O fotógrafo de cães - Parte I


Só terminar de regular o obturador e pronto. Click. Não, não. Vamos de novo. Click, click, click, click. Essa merda de profissão é superestimada.

- Então, você é jornalista?
- Não, agora trabalho como fotógrafo, na verdade.
- Ah, que incrível. Será que posso ver algum dos seus trabalhos?

"Não, não pode", pensava. Mas dizia que podia, óbvio, claro, com toda a certeza. Porém, nunca chegavam a ver. Era quase um disfarce que eu utilizava pra impressionar mulheres 10 anos mais novas do que eu nas mesas de bares ou bancadas de botecos.

Fotos de cachorro. De fato, a fotografia é superestimada em todos os sentidos. Especialmente, a profissão-fotógrafo. Culpa dessa coisa que inventaram chamada "olhar fotográfico". De alguma forma, se você é fotógrafo - ou pelo menos acredita fielmente nisso - as pessoas vão sempre pressupor que você tem o tal, o desejado, o imprescindível "olhar fotográfico".

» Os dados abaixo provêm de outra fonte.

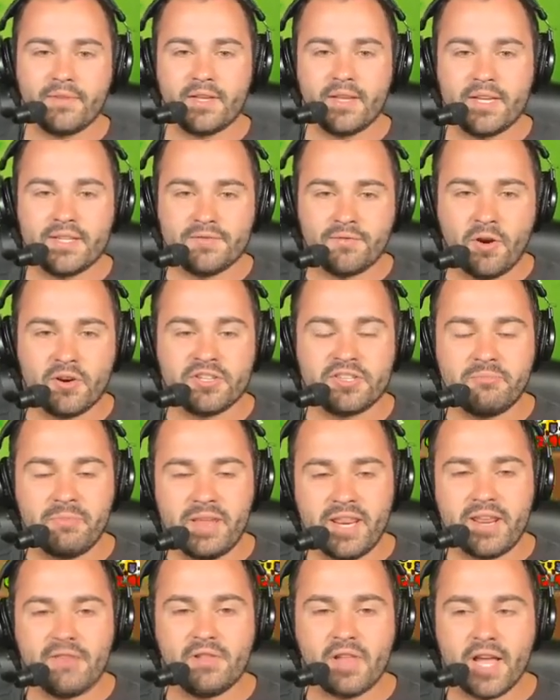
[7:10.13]
as far as the
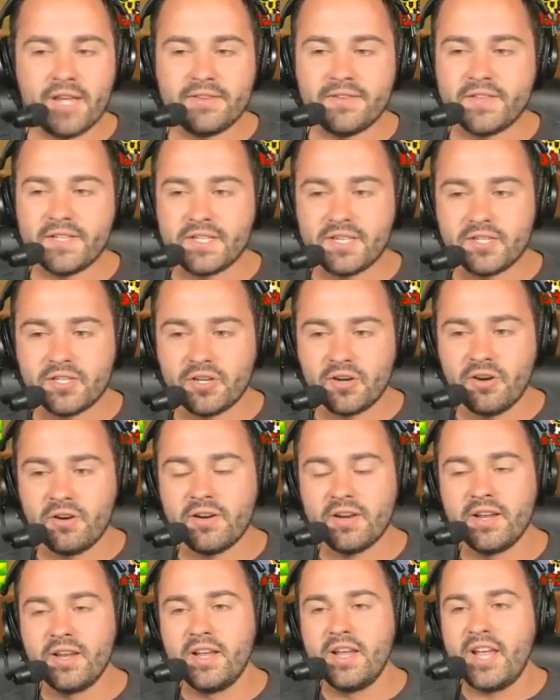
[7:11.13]
meaning of life is
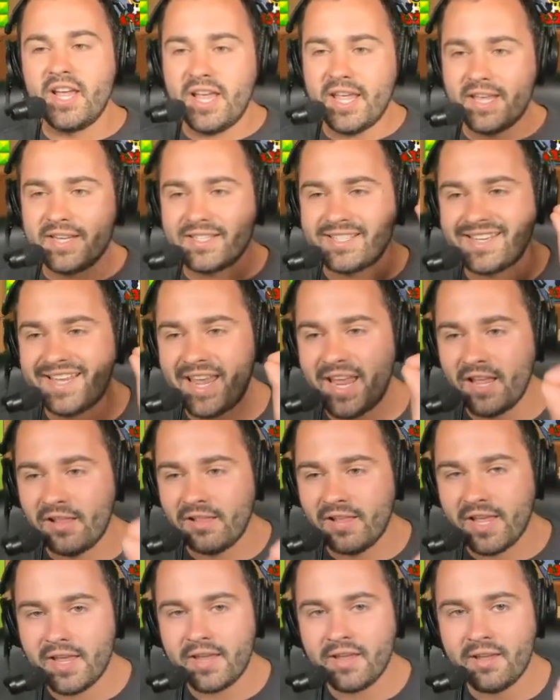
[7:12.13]
concerned, is
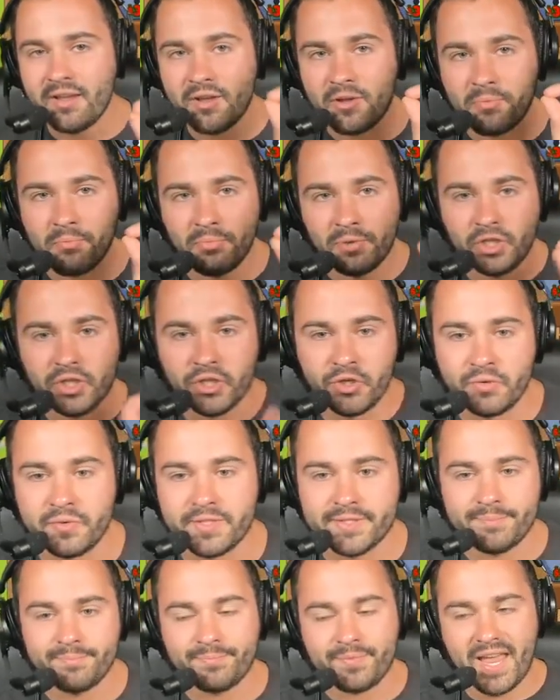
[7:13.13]
killing
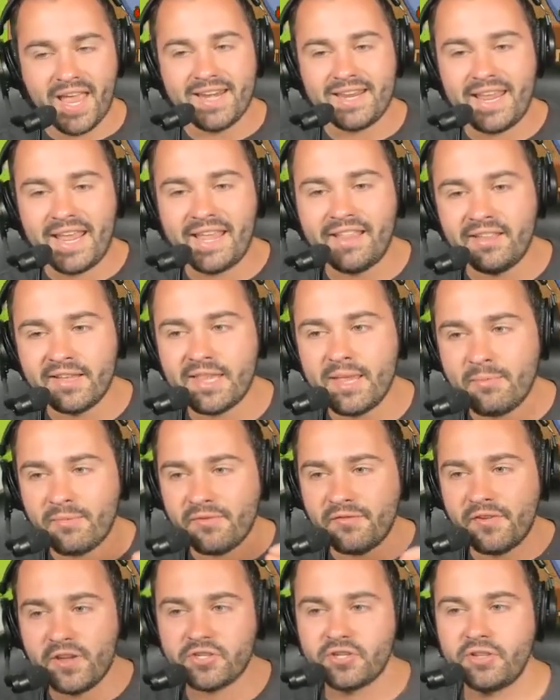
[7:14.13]
Bloons and killing them
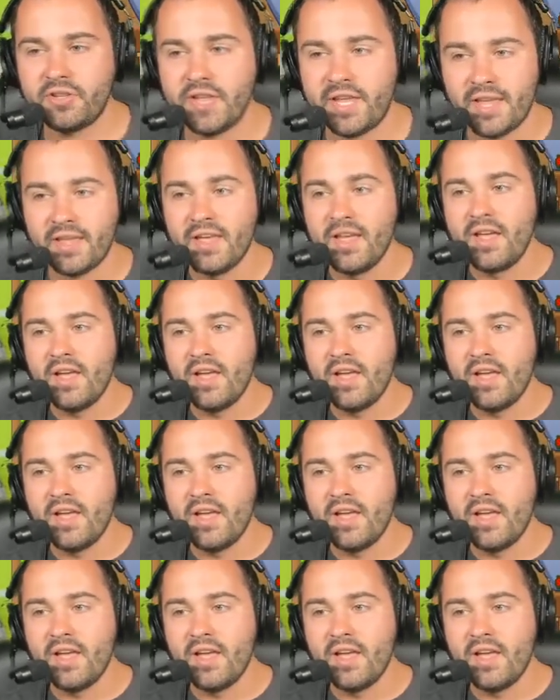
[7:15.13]
efficiently.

Como seria o "olhar fotográfico" de quem faz fotos de cachorros para uma coluna sobre animais de um jornal de bosta? Não sei. Nos primeiros anos, eu até conseguia conciliar alguns projetos bacanas (eu achava) com meu expediente na redação.

Fotografei mulheres nuas que tinham acabado de vencer o câncer de mama. Depois, durante uma passagem pela Bolívia, fiz uma série de fotos sobre o cotidiano de uma comunidade indígena. E, claro, fiz fotos clichês no deserto de sal que todo mundo falou que eram incríveis e maravilhosas. Já eu não as achei muito diferente das que encontrei numa busca rápida pela internet.

Eu, como basicamente todo fotógrafo apaixonado, acreditava que meu trabalho poderia, de fato, causar mudanças significativas no mundo. Não sei em que momento ou o que desencadeou o início do meu quase-desprezo pela fotografia. Eu achava que, com o tempo, o trabalho na redação seria menos massante e eu poderia, cada vez mais, dar espaço e tempo para minhas ideias e projetos pessoais.

Acontece que eu me enganei. Quanto mais eu me disponibilizava a fazer horas extras e a cobrir esse ou aquele fotógrafo que estava doente ou de licença, menos vontade eu tinha de me dedicar àquelas ideias repentinas que surgem bem no meio do caos urbano. E também eu tive um filho. Helena engravidou quando eu tinha 32 anos. Depois de cinco anos juntos, parecia que era a hora de isso acontecer.

E aí a minha relação com a fotografia desandou de vez.